When can I use the ASI Design Capacity Tables instead of full calculation? The ASI Design Capacity Tables (ADCT) provide pre-computed phi_Msx, phi_Mbx for all standard UB/UC sections at various effective lengths. For standard hot-rolled sections in Grade 300, the tables are fully validated and accepted by all Australian building regulators. Use them for production design — hand calculation is for verification and non-standard cases only.

This page is for educational reference.
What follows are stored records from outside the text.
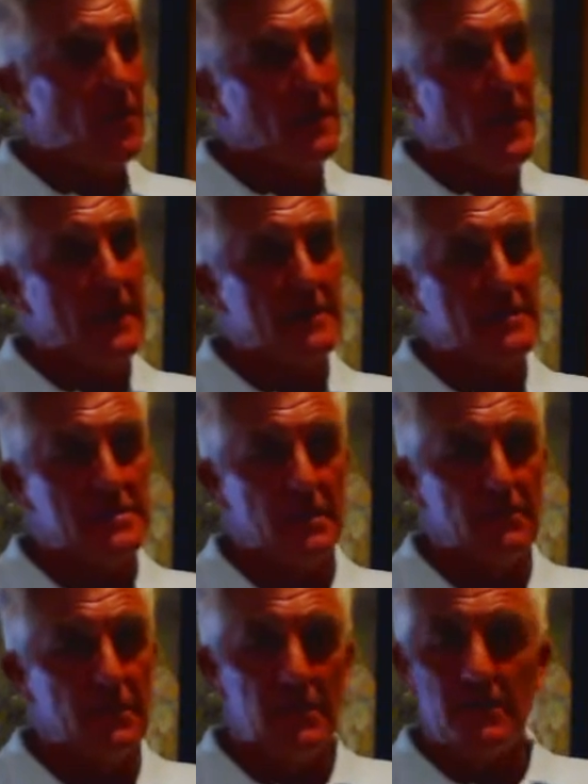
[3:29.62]
the old adage
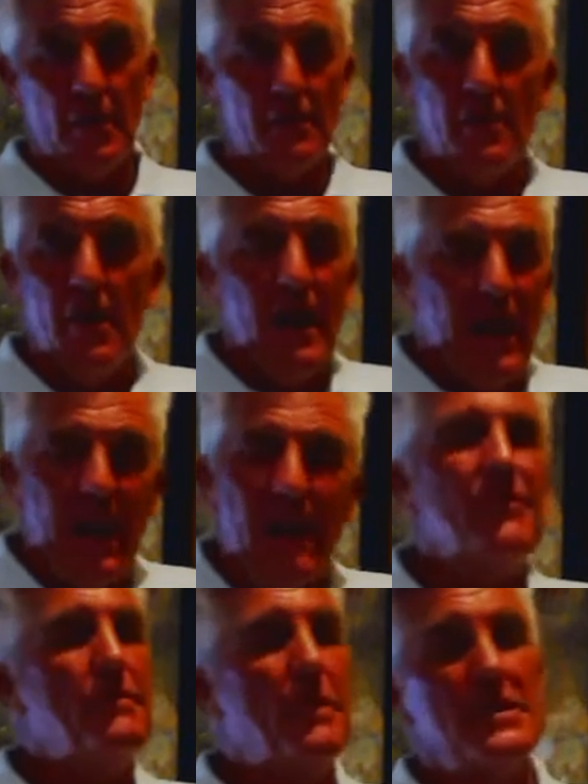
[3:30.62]
that you know,
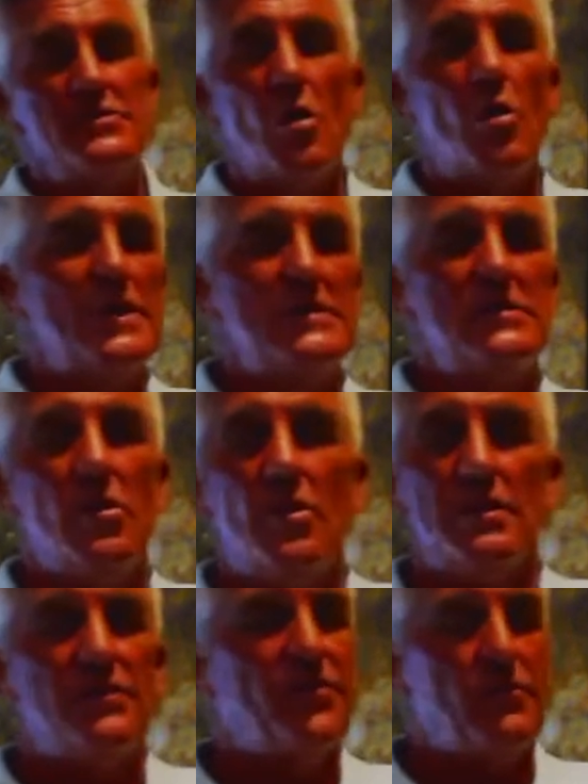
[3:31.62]
everybody's always taught us,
Beam design per AS 4100:2020 Clause 5. Verify capacities against current ASI Design Capacity Tables (Blue Book). All structural designs must be independently verified by a licensed Professional Engineer or Structural Engineer. Results are PRELIMINARY — NOT FOR CONSTRUCTION.